05-08-2019 | 00:00
Jacinto Salas
Momentos
salasjacinto@yahoo.com

Una convivencia difícil

Geoparque con su potencial turístico, o minería, en una época de enormes urgencias económicas.

    Amplios sectores de Imbabura como la Academia, los gobiernos descentralizados y la propia comunidad han comenzado a asimilar paulatinamente el significado y la responsabilidad de que la provincia haya sido calificada como Geoparque de la Unesco. Pero en tanto la publicidad institucional valora para la comunidad local y para el turismo los “geositios”, esos parajes de indudable calidad escénica que justifican la nominación, hay sectores que comienzan a interrogarse si, en el plazo inmediato y, más en el futuro, la condición de “geoparque”, podrá convivir con una agresiva e inicial exploración y, más adelante, una desbocada explotación minera.

    Porque desde una perspectiva, tal vez parcial e incompleta, resultará difícil e inadmisible mantener la teoría de que es posible cuidar, defender la naturaleza y el medio ambiente, conservar escenarios naturales ricos y únicos, frente a una intensa acción minera que, con toda seguridad, destruirá el hábitat y las características singulares de la geografía imbabureña.

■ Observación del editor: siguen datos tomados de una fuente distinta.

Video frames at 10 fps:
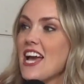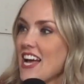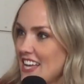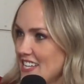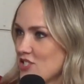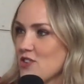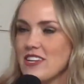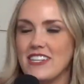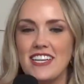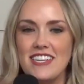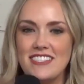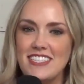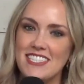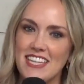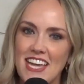he's trendy,
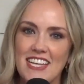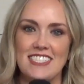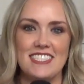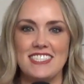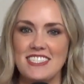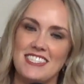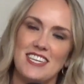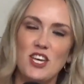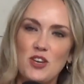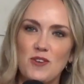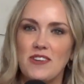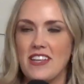the sneaks, cute,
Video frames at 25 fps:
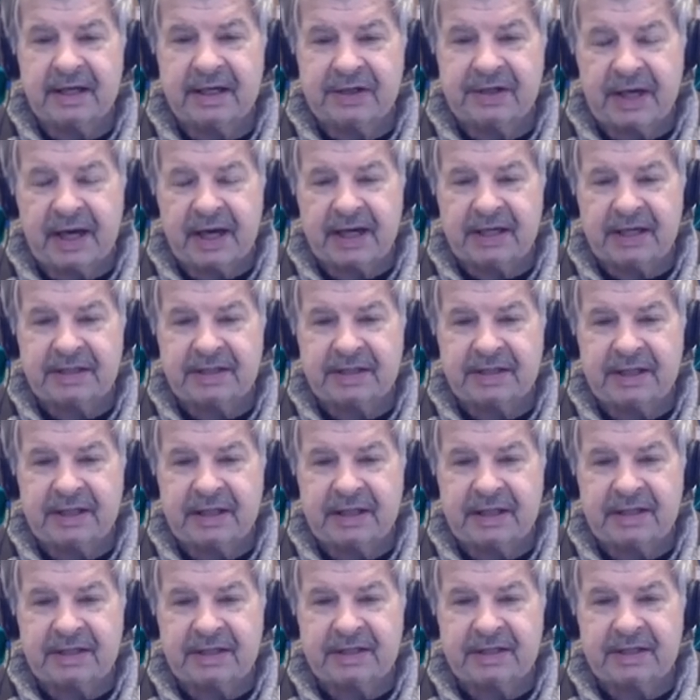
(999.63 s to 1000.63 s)
text
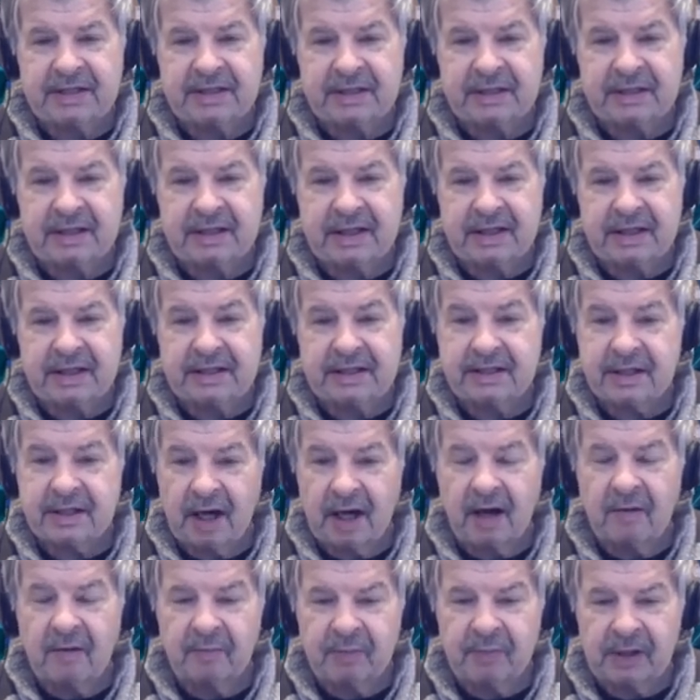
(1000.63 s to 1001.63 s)
is
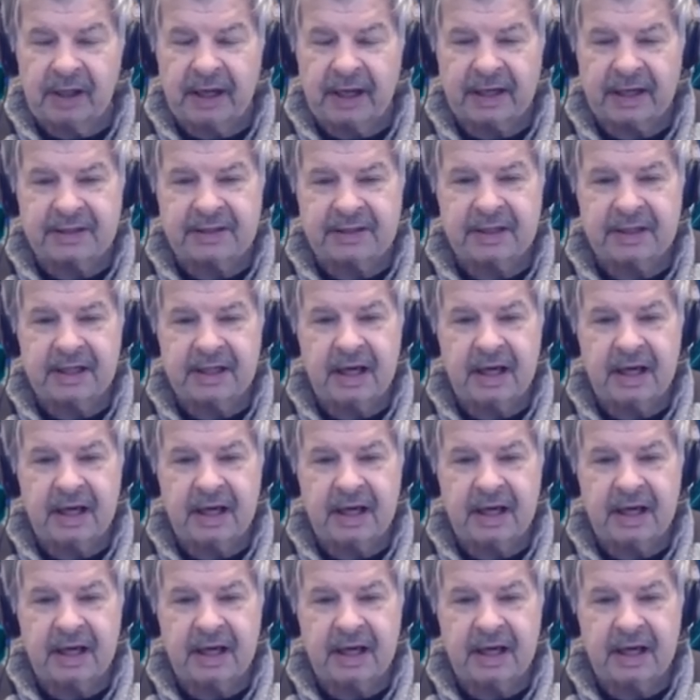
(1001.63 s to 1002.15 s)
complex.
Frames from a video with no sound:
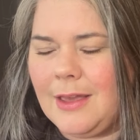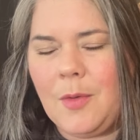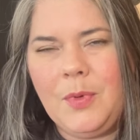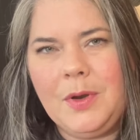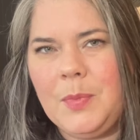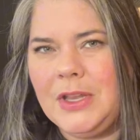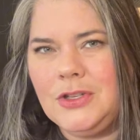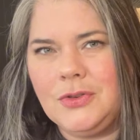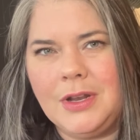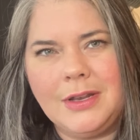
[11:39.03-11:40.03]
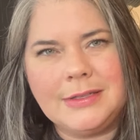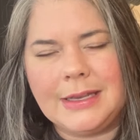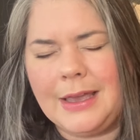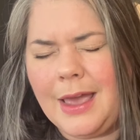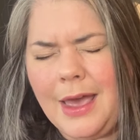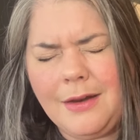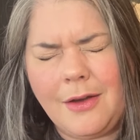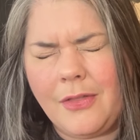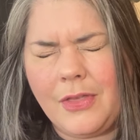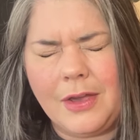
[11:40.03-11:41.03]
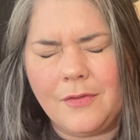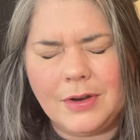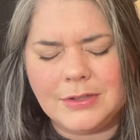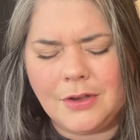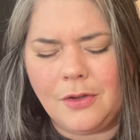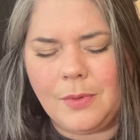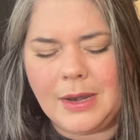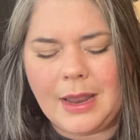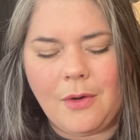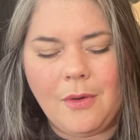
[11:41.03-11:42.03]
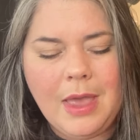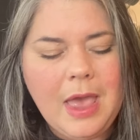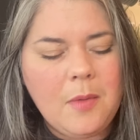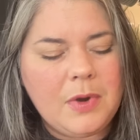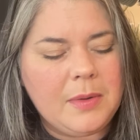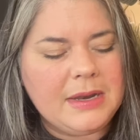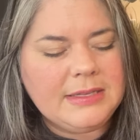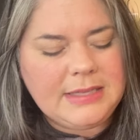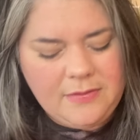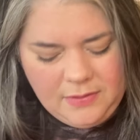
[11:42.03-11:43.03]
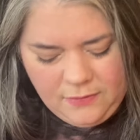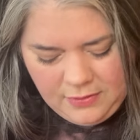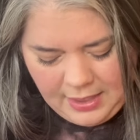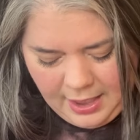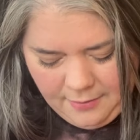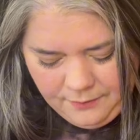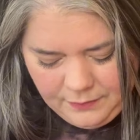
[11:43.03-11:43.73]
I'll put a picture in because I cannot think of what it's called right now, but I'm gonna save it for that.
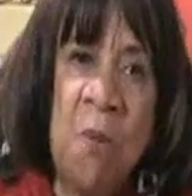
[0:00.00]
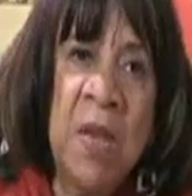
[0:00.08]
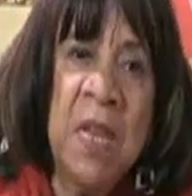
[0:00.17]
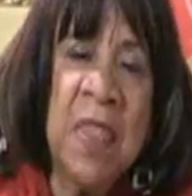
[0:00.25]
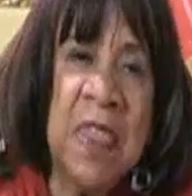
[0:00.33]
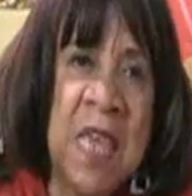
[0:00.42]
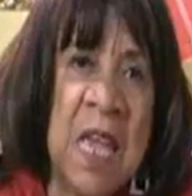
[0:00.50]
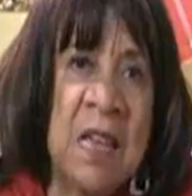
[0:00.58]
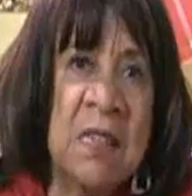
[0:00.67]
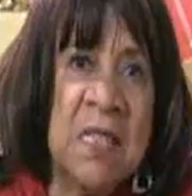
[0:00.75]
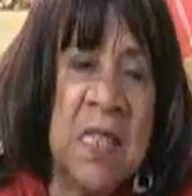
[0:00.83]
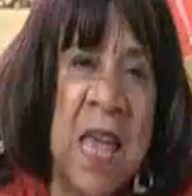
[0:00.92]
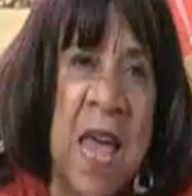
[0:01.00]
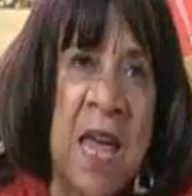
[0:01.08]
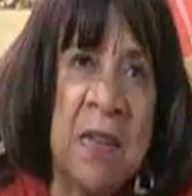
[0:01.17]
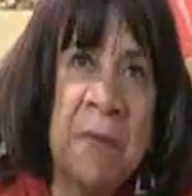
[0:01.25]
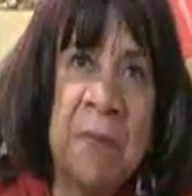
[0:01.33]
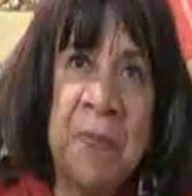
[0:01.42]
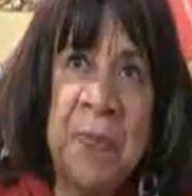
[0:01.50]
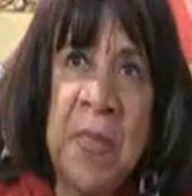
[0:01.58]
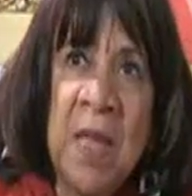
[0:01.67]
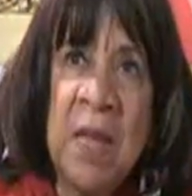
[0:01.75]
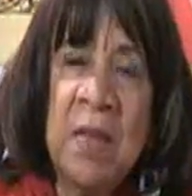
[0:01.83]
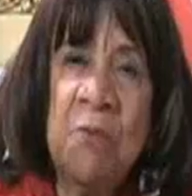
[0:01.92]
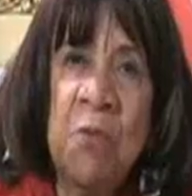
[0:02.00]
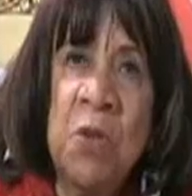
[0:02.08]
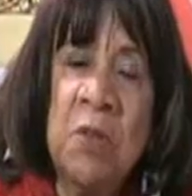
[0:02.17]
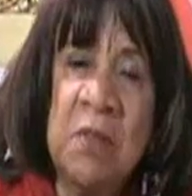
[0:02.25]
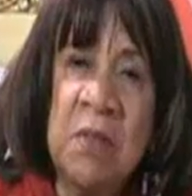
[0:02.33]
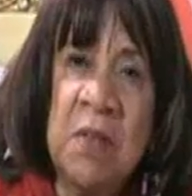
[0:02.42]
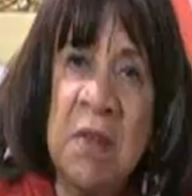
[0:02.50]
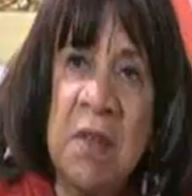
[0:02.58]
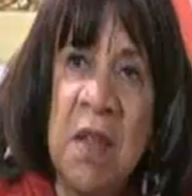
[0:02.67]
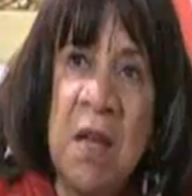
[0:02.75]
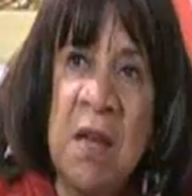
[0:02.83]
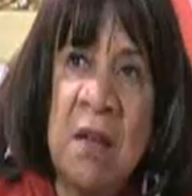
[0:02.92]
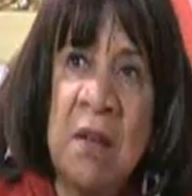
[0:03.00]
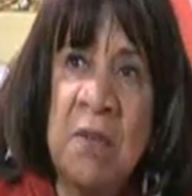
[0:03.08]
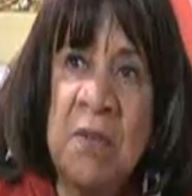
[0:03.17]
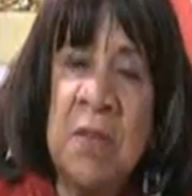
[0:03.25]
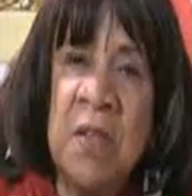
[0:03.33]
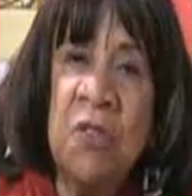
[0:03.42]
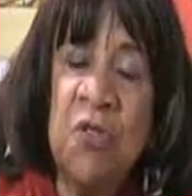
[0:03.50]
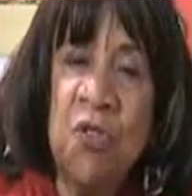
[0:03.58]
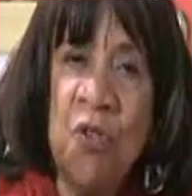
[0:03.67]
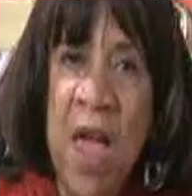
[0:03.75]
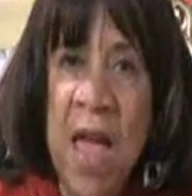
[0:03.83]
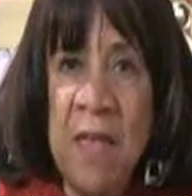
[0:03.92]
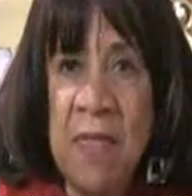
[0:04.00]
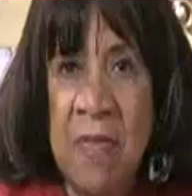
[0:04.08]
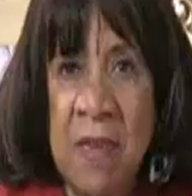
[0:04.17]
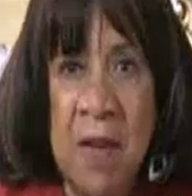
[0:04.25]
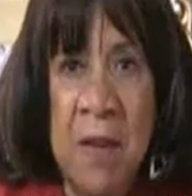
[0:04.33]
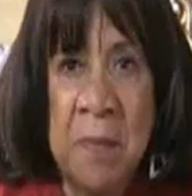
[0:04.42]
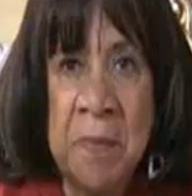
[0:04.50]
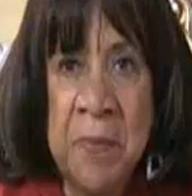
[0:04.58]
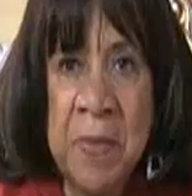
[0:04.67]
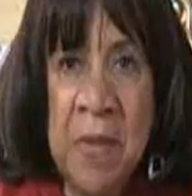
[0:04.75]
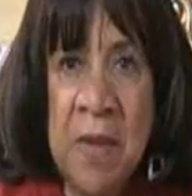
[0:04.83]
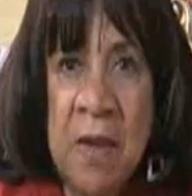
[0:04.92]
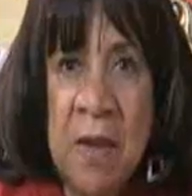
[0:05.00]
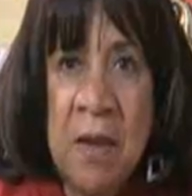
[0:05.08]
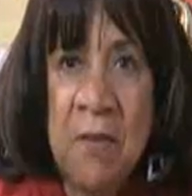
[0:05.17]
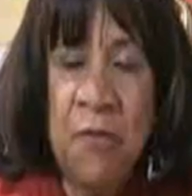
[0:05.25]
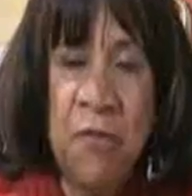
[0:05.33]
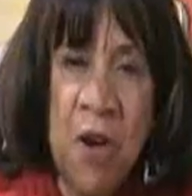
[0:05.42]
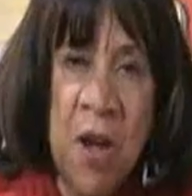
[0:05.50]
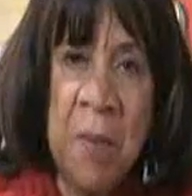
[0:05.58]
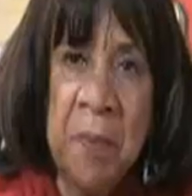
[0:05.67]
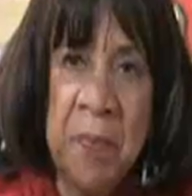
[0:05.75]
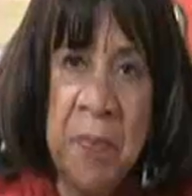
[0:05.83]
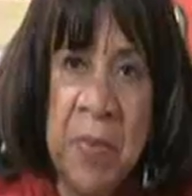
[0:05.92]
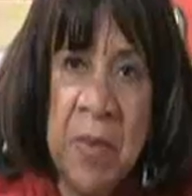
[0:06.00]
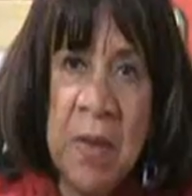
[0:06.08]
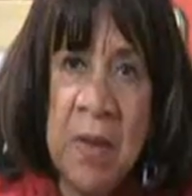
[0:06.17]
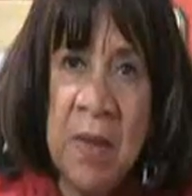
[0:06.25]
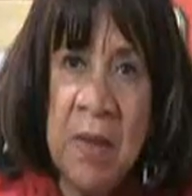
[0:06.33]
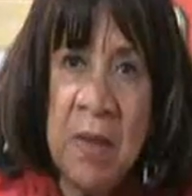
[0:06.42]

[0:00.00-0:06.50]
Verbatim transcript: So many things that will uh, distract them. Yeah, there you go. From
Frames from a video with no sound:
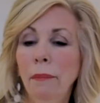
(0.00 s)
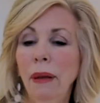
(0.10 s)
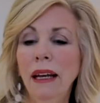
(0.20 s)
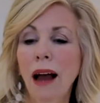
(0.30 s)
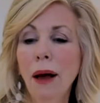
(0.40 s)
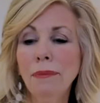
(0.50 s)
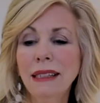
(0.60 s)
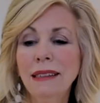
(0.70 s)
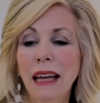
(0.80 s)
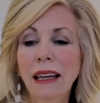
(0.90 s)
Be not
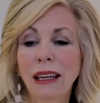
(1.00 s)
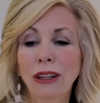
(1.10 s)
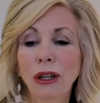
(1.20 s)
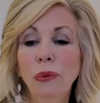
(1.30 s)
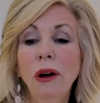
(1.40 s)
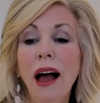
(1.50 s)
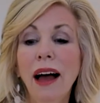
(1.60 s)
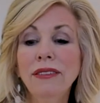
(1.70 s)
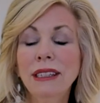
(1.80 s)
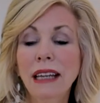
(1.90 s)
mistaken. You will
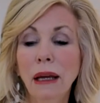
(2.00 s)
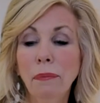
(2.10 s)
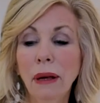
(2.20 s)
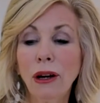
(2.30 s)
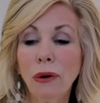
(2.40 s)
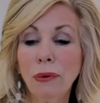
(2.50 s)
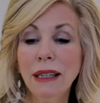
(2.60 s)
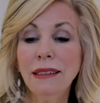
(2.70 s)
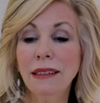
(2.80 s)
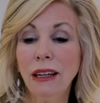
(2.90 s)
have to take bigger
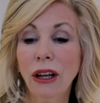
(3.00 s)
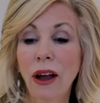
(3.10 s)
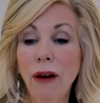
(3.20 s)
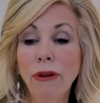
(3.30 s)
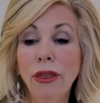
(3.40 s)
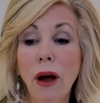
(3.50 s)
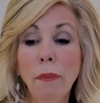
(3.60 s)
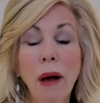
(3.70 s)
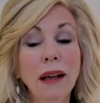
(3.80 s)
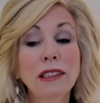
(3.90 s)
risks than you ever
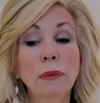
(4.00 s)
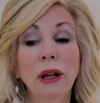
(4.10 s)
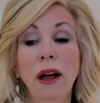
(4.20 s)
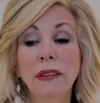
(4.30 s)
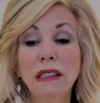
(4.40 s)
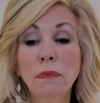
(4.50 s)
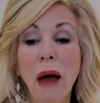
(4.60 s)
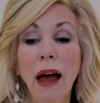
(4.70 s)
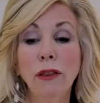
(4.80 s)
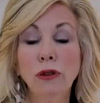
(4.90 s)
thought possible on this
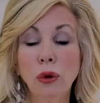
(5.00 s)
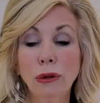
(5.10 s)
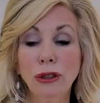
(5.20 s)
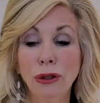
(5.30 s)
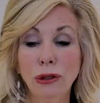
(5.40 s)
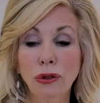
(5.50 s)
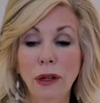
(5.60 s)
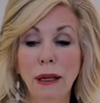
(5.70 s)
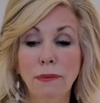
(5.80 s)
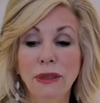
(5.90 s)
path towards your
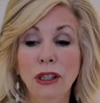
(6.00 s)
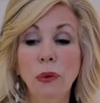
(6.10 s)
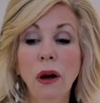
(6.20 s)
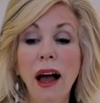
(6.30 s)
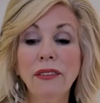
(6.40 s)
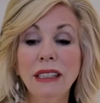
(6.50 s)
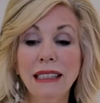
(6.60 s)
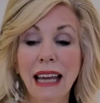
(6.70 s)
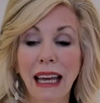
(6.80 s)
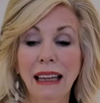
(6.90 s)
dreams. You will have to
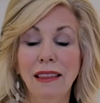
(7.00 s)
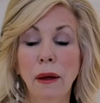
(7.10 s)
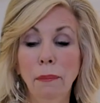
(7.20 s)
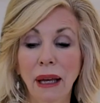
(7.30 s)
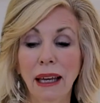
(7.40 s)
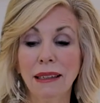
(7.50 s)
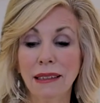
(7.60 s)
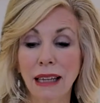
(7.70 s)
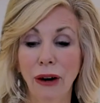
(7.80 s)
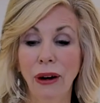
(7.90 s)
take the big,
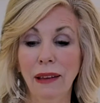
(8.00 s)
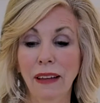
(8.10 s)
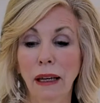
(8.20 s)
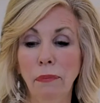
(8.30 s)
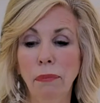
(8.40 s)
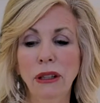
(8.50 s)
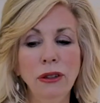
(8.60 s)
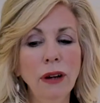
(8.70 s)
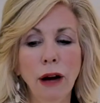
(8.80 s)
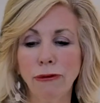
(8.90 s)
scary leap, but
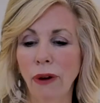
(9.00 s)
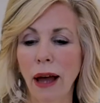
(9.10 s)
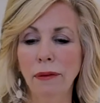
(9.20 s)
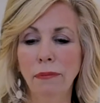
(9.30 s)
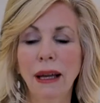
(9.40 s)
do not fret.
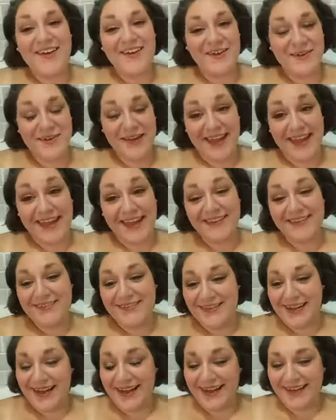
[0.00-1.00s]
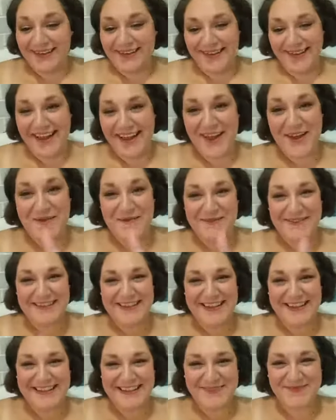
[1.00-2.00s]
okay, I
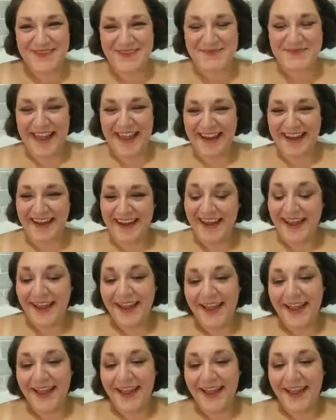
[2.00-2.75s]
almost said something bad.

    Lo ocurrido en Buenos Aires, es una simple y elocuente muestra del desastre ecológico, de la destrucción irreversible, que la minería ilegal e irresponsable, puede ocasionar en las zonas concesionadas en Imbabura. Entre ellas están Llurimaguas, un espacio de enorme diversidad biológica en Intag.

    La concesión de Cascabel, en el nor occidente de Lita, La Carolina, Jijón y Caamaño, (Carchi). Imbabura tiene la palabra.